General characteristics
- Tonnage: 1,690 tons
- Length: 265 ft (81 m)
- Beam: 50 ft (15 m)
- Draught: 20 ft (6.1 m)

= Governor Ames =

The Governor Ames was the first five-masted schooner. In the late 19th century, she was the world's largest cargo vessel.

She was launched on December 1, 1888, by the Leavitt-Storer shipyard of Waldoboro, Maine, United States, and was named for Oliver Ames (then the Governor of Massachusetts). The Governor Ames was owned and operated by the Atlantic Shipping Company based in Somerset, Massachusetts.

Although the Governor Ames was the first five-masted schooner, she was preceded by the five-masted Great Lakes barkentine David Dows, which was confusingly called a schooner despite having a square-rigged foremast. The David Dows was longer than the Governor Ames but otherwise smaller.

The schooner's first voyage, in ballast to Baltimore, Maryland, resulted in disaster on December 11, 1888, when the foremast snapped in high winds, taking the other masts with it and dismasting the Governor Ames completely. The anchor chain also broke, and the schooner ran aground on Georges Bank.

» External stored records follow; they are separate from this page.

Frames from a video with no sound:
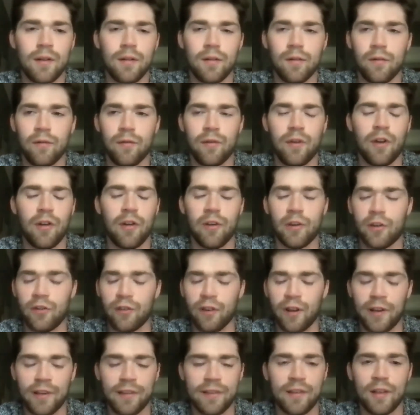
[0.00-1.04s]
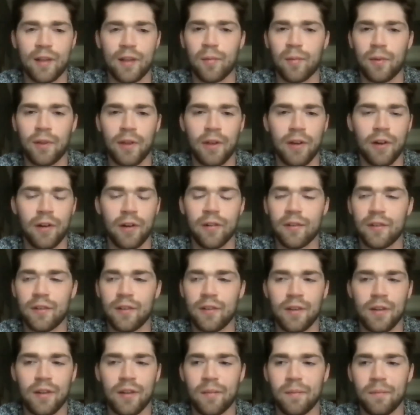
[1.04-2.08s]
very great team there.
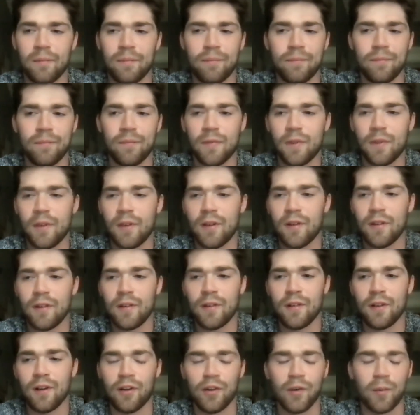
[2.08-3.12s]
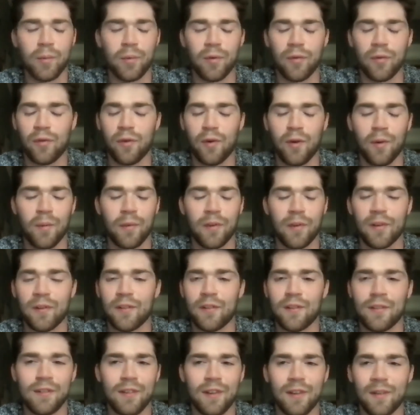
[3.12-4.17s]
Underperformed in
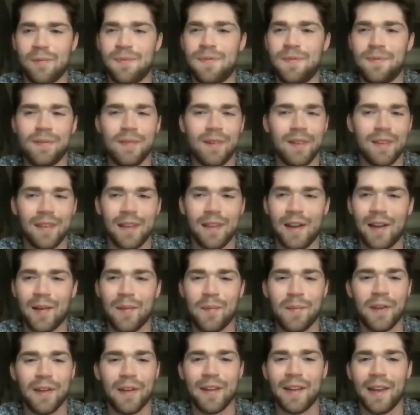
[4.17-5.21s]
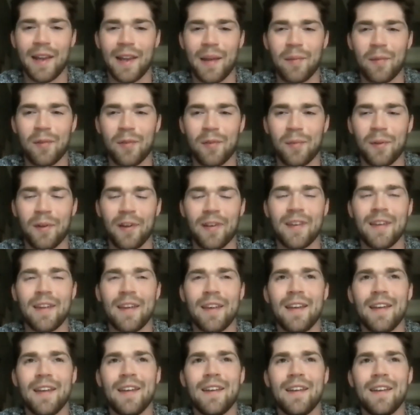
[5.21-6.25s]
a lot of big games, but
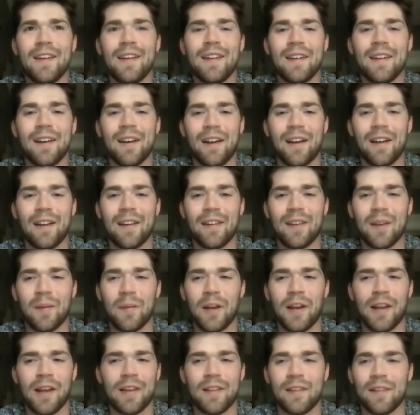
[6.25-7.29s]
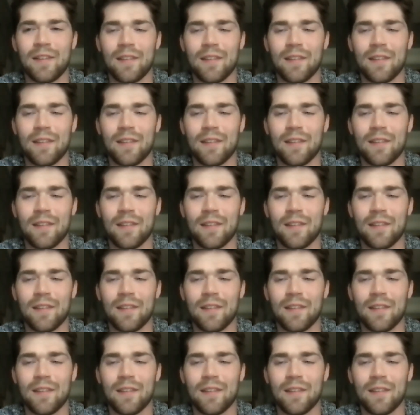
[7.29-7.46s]
theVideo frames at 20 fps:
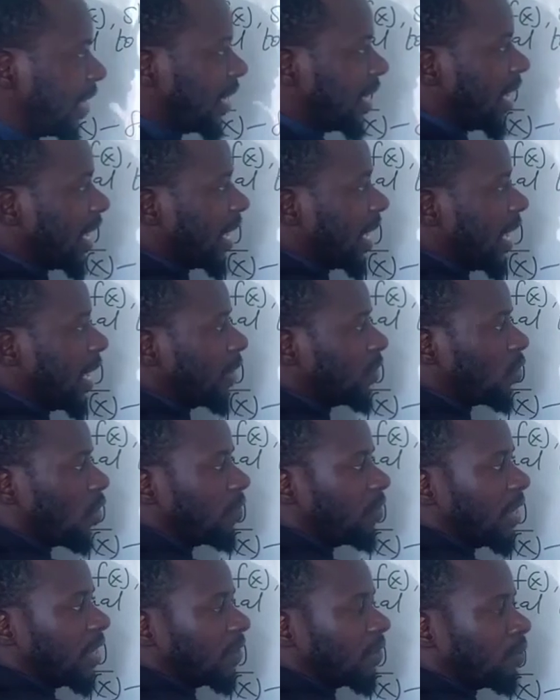in the case
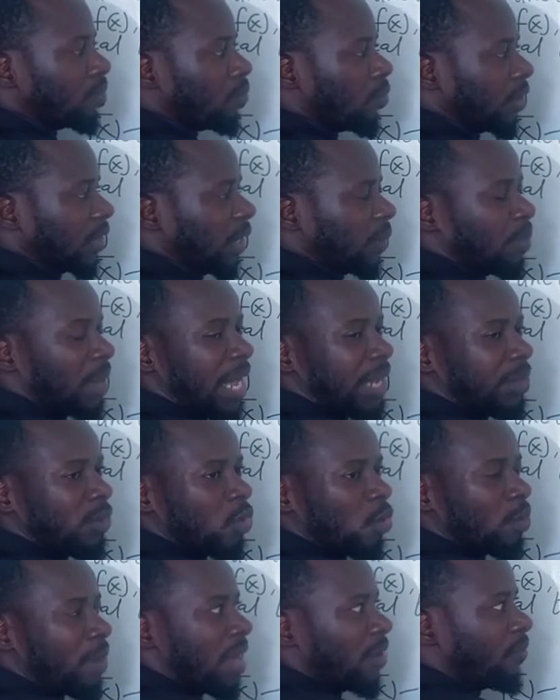of this, multiplying
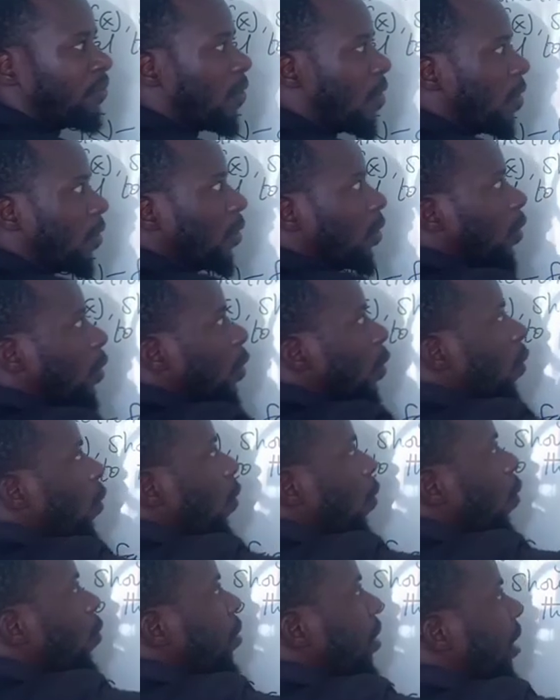through by 4
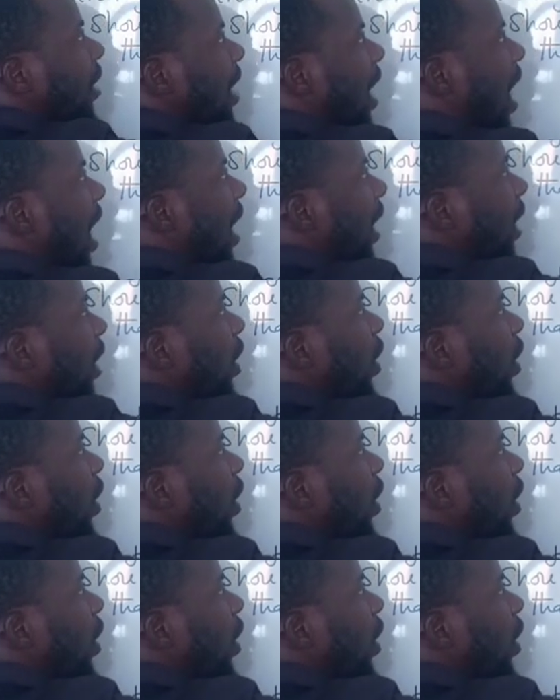will be 9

Refloated and towed to port, the vessel was remasted with shorter masts,
following which it sailed from Maine to Buenos Aires in Argentina with a cargo of 1896000 board feet of spruce and pine lumber valued at $29,868, believed to be the largest or second largest cargo ever taken by an American vessel at the time.

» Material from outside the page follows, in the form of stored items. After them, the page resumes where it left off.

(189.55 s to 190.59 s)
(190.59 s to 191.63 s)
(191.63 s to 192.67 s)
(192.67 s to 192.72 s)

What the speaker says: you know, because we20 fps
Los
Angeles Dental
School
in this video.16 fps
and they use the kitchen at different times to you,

The lumber trade proving profitable, she was employed for the next five years in that trade, venturing far away from the Eastern seaboard and its coal trade for which she was built. She rounded Cape Horn to bring lumber to Redondo Beach, California, and was then employed hauling lumber from Pacific ports to Australia. Returning to the waters of the Eastern United States via Cape Horn once more, she entered the coal trade finally in Fall 1894.

On May 30, 1899, the Governor Ames grounded in eighteen feet of water near Key West, Florida.
With assistance from the tug Childs and other schooners and the jettisoning of 200 short ton of coal, the Governor Ames was refloated the next afternoon without major damage.

The Governor Ames was wrecked in a gale on December 13, 1909, four miles off Cape Hatteras on the North Carolina coast, having sailed on December 9 from Brunswick, Georgia, bound for New York with a cargo of railroad ties piled high on her deck. The schooner was driven onto Wimble Shoals and broke up within two hours. Thirteen of the fourteen aboard perished, including the master, Captain King, and his wife. The sole survivor was one Joseph Speering of New York.